(Dataset entries)
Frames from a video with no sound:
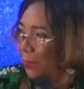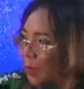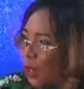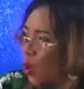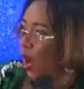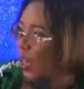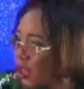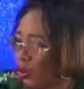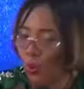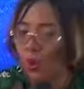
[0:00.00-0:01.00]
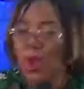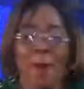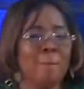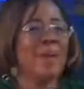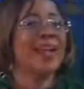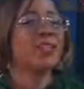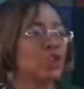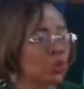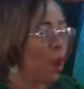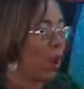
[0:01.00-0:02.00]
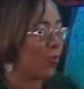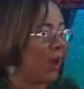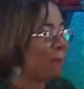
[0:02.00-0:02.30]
been going through, made sure the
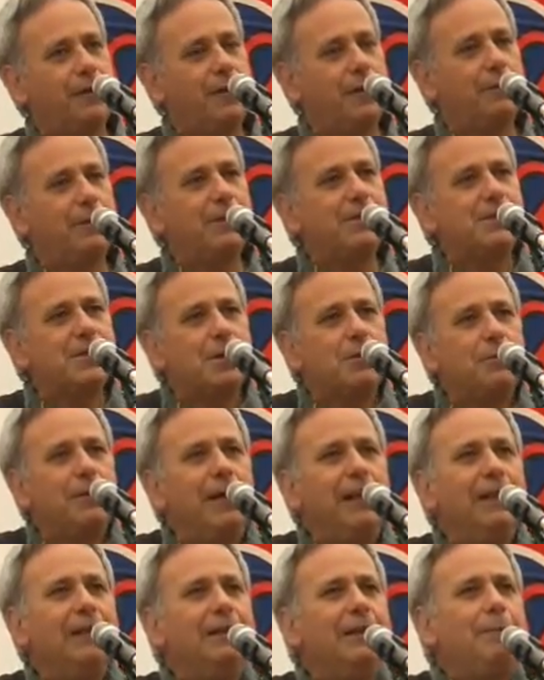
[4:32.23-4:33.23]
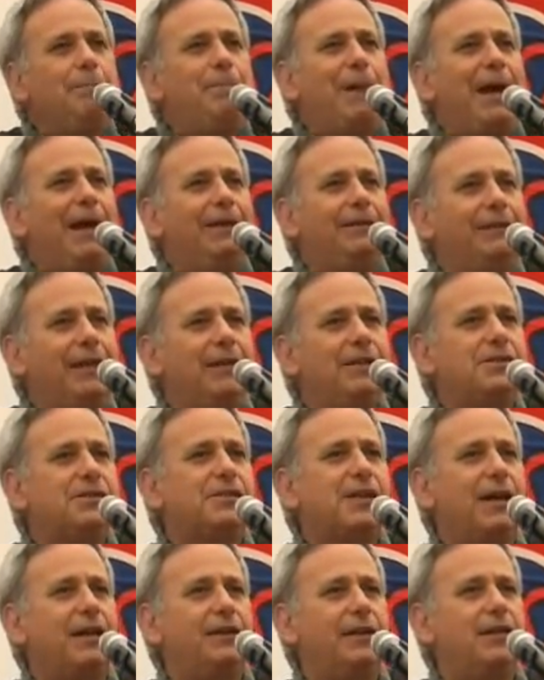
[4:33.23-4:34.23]
there is a real debate
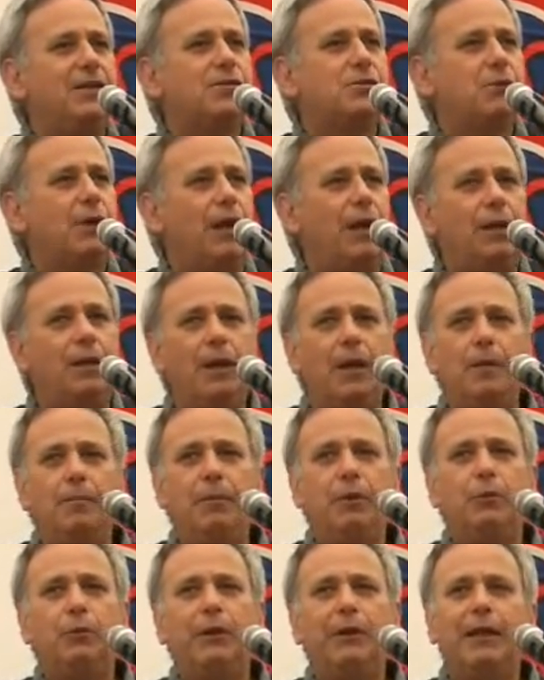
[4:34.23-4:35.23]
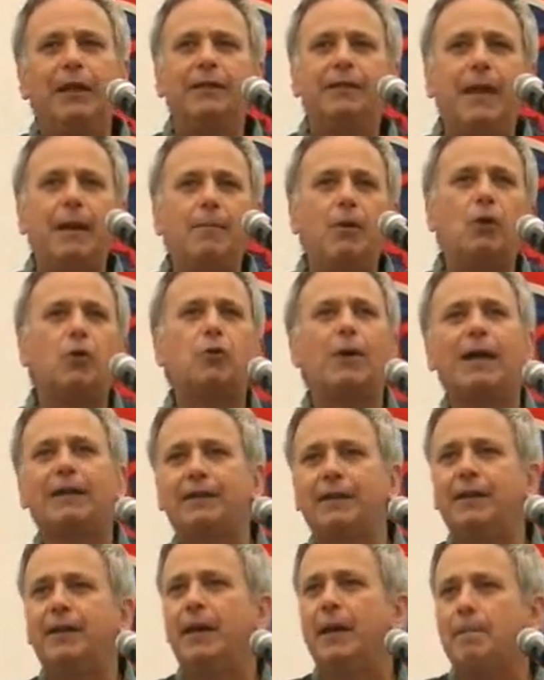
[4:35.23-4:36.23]
inside Israel between a
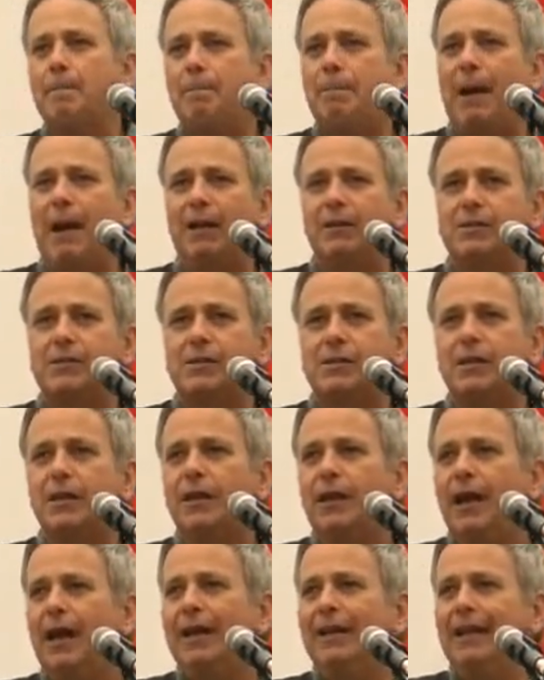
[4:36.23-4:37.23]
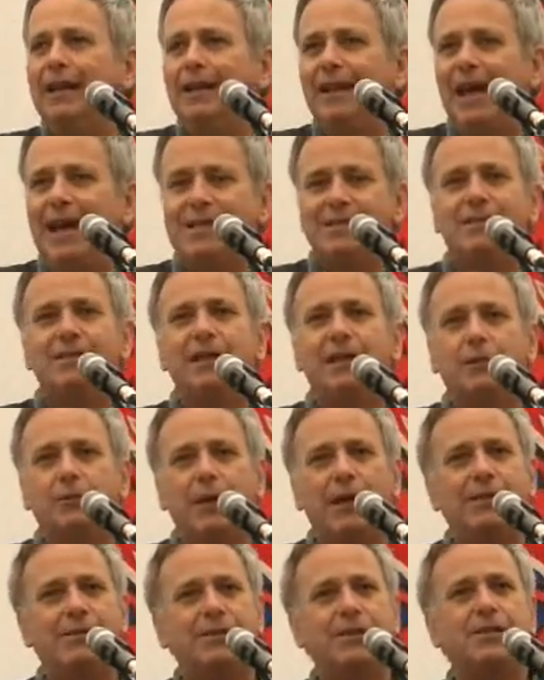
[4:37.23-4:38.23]
democratic impulse and an ethnic
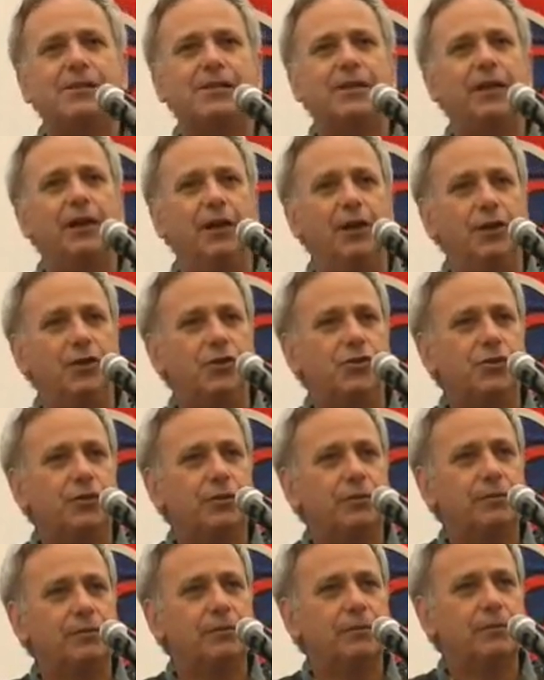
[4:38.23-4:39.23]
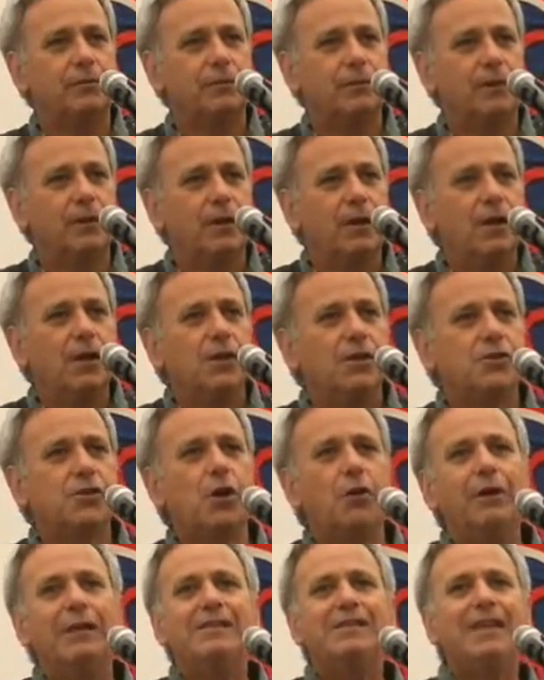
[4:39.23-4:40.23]
racist urge.
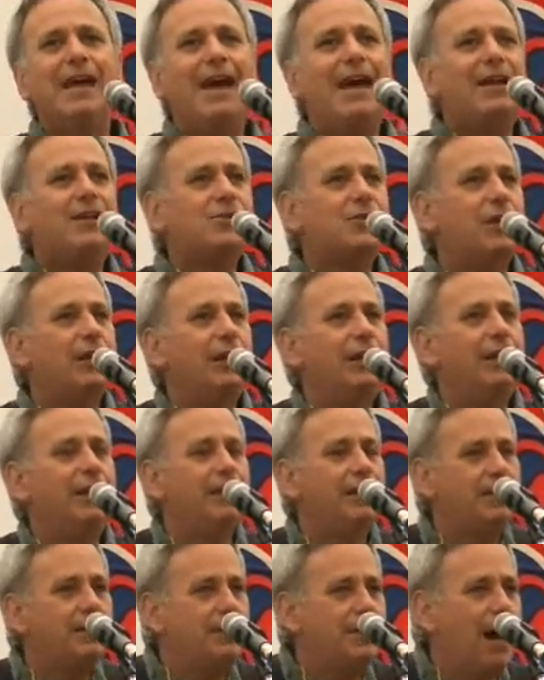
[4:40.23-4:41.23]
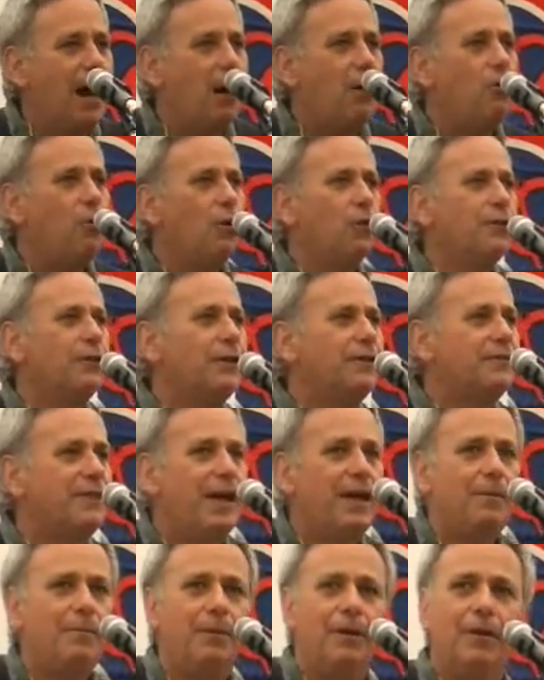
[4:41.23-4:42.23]
So it's actually now on the
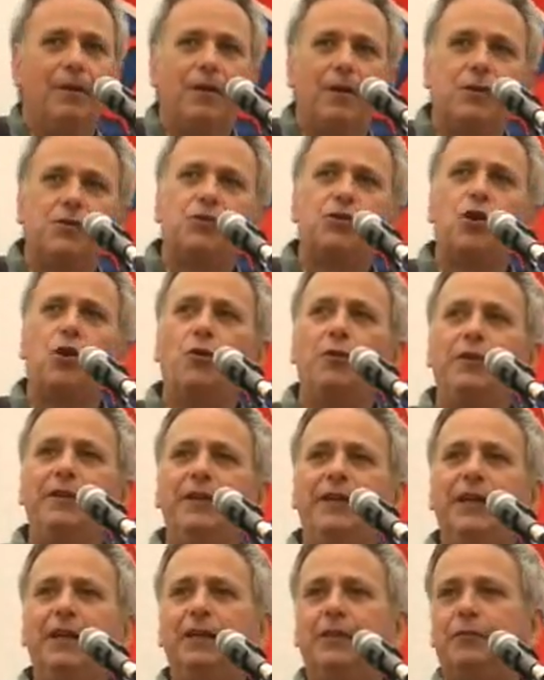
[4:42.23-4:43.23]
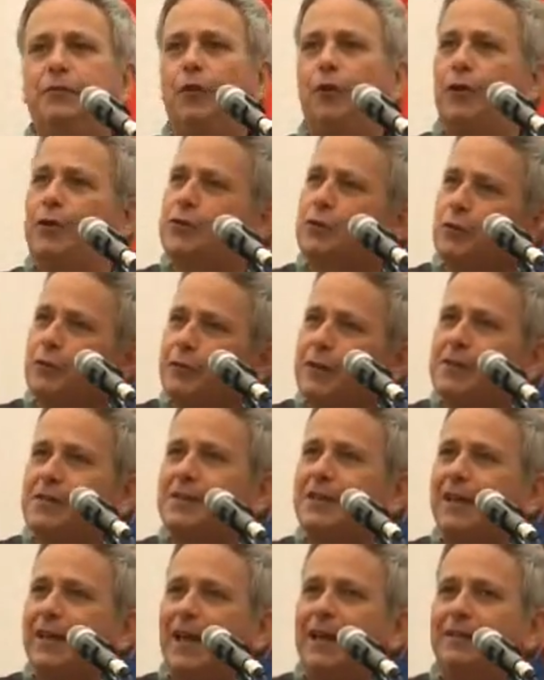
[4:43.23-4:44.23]
table. There's no need for a
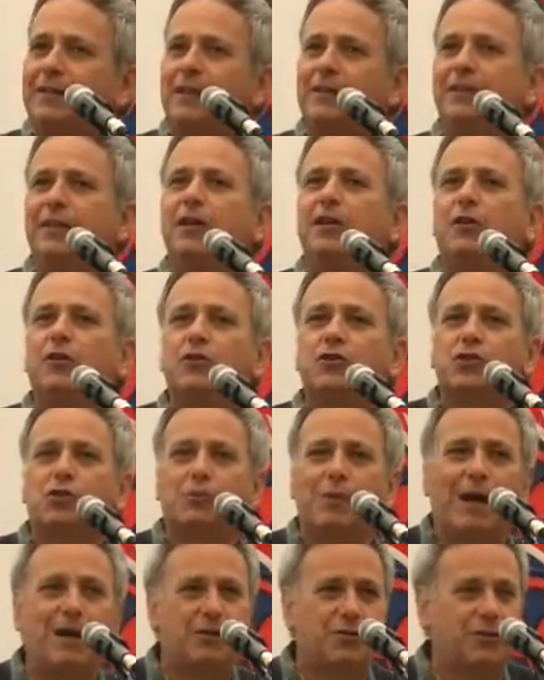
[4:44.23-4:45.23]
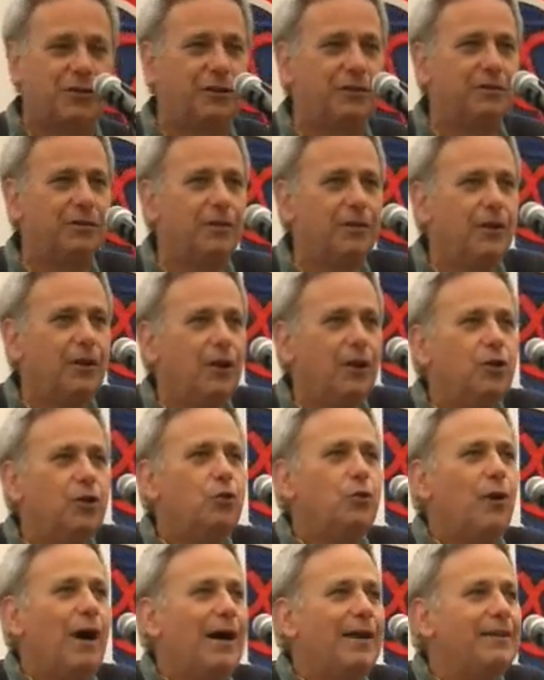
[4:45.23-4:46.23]
sophisticated deconstruction
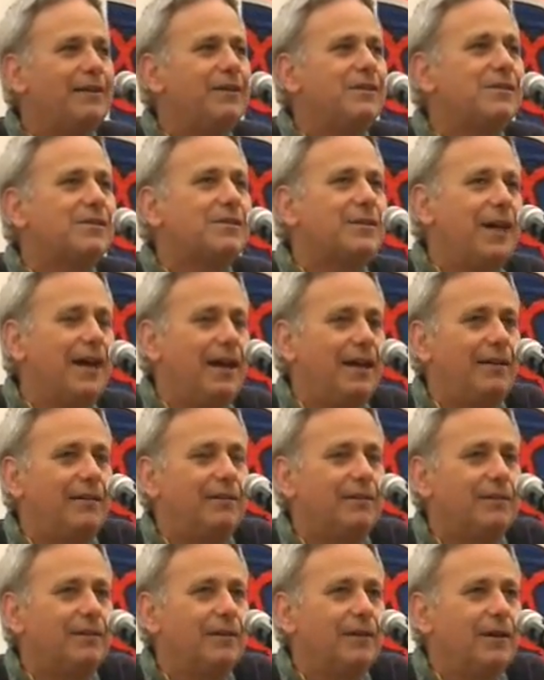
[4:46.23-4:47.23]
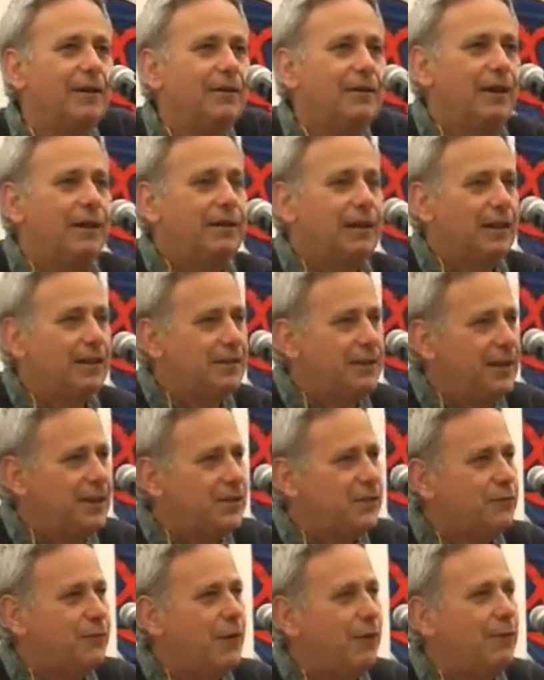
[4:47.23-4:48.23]
to understand that at
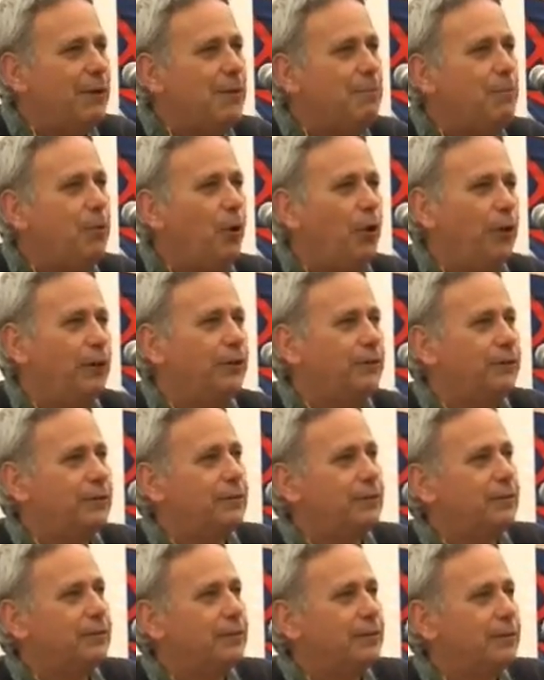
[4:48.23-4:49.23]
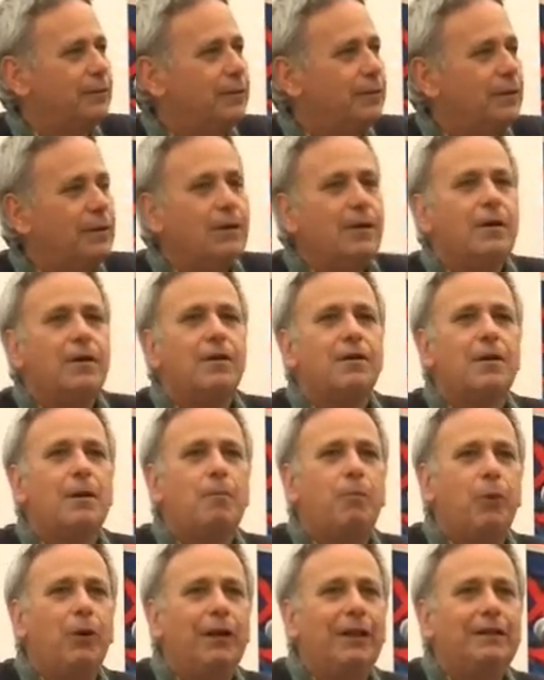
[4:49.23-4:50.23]
this very point,
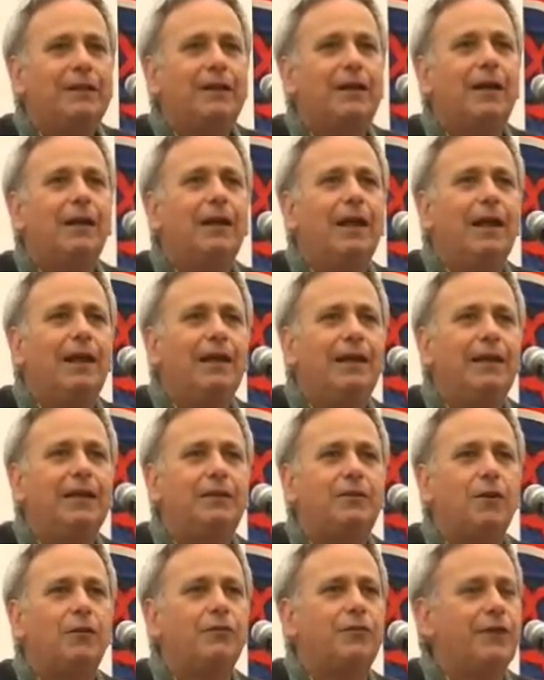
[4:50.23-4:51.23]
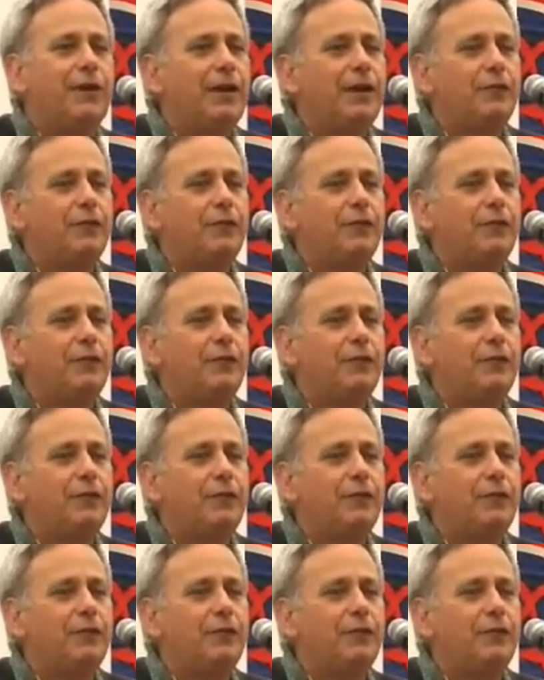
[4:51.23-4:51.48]
the political elite of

PROMPT: When you copy the entries, keep every word exactly as it stands and drop any pictures.

ANSWER TO THIS EXERCISE:
Frames from a video with no sound:
[0:00.00-0:01.00]
[0:01.00-0:02.00]
[0:02.00-0:02.30]
been going through, made sure the
[4:32.23-4:33.23]
[4:33.23-4:34.23]
there is a real debate
[4:34.23-4:35.23]
[4:35.23-4:36.23]
inside Israel between a
[4:36.23-4:37.23]
[4:37.23-4:38.23]
democratic impulse and an ethnic
[4:38.23-4:39.23]
[4:39.23-4:40.23]
racist urge.
[4:40.23-4:41.23]
[4:41.23-4:42.23]
So it's actually now on the
[4:42.23-4:43.23]
[4:43.23-4:44.23]
table. There's no need for a
[4:44.23-4:45.23]
[4:45.23-4:46.23]
sophisticated deconstruction
[4:46.23-4:47.23]
[4:47.23-4:48.23]
to understand that at
[4:48.23-4:49.23]
[4:49.23-4:50.23]
this very point,
[4:50.23-4:51.23]
[4:51.23-4:51.48]
the political elite of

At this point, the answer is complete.